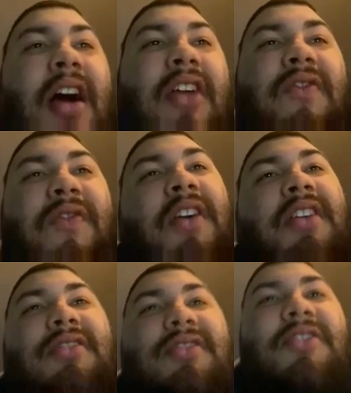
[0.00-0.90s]
are you
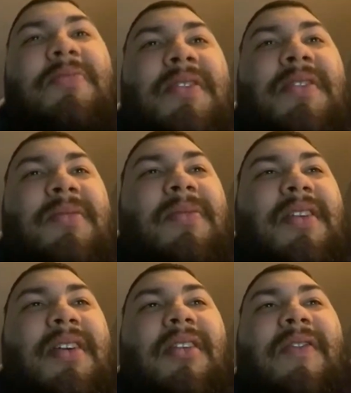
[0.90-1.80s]
fucking stupid? You're
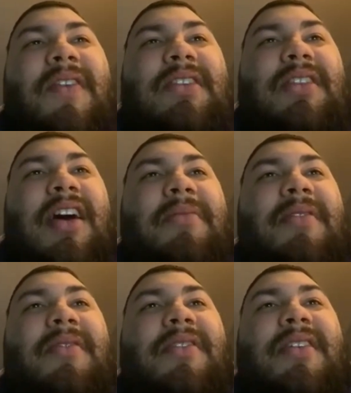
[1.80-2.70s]
putting an offensive
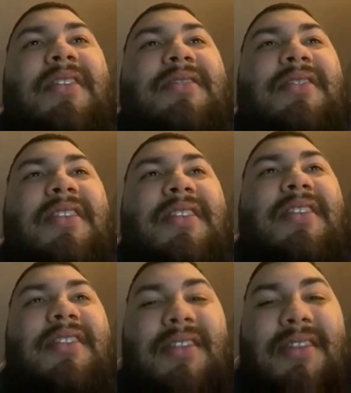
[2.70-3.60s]
lineman with us?"
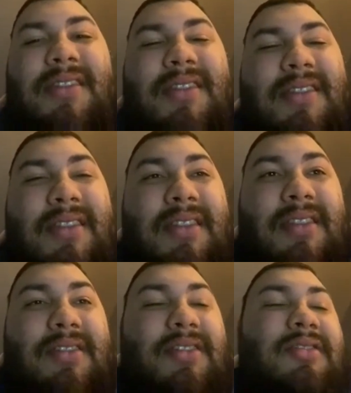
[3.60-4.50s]
Like,
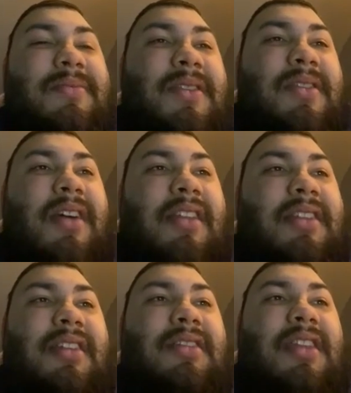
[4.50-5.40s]
trust me, I
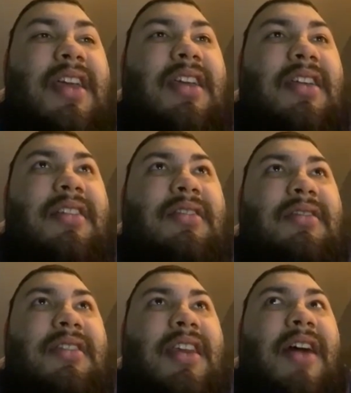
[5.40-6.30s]
think they
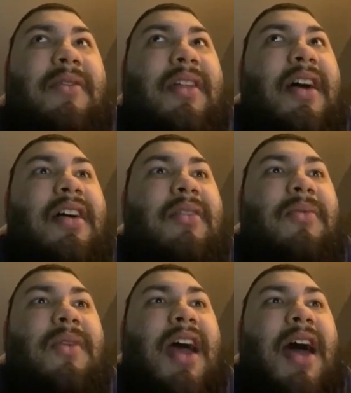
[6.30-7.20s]
cannot rely on
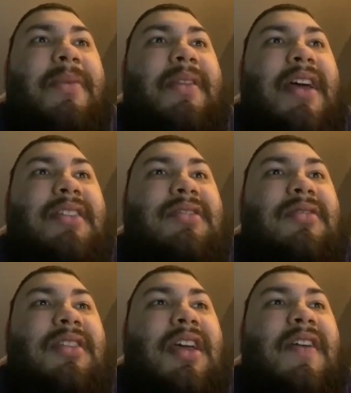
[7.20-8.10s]
what happened last year
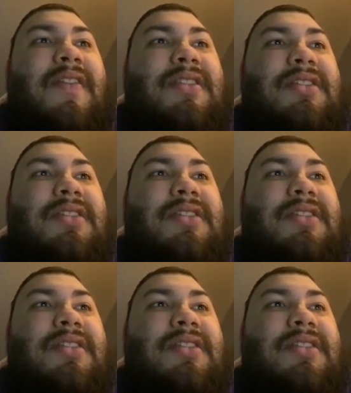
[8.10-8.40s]
in the AFC.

* [EXERCISE REQUIREMENTS]
Each line from the one with "[3.60-4.50s]" through the end of the entries should be reproduced exactly. Leave out the pictures.

* [RESULT OF THE TASK]
[3.60-4.50s]
Like,
[4.50-5.40s]
trust me, I
[5.40-6.30s]
think they
[6.30-7.20s]
cannot rely on
[7.20-8.10s]
what happened last year
[8.10-8.40s]
in the AFC.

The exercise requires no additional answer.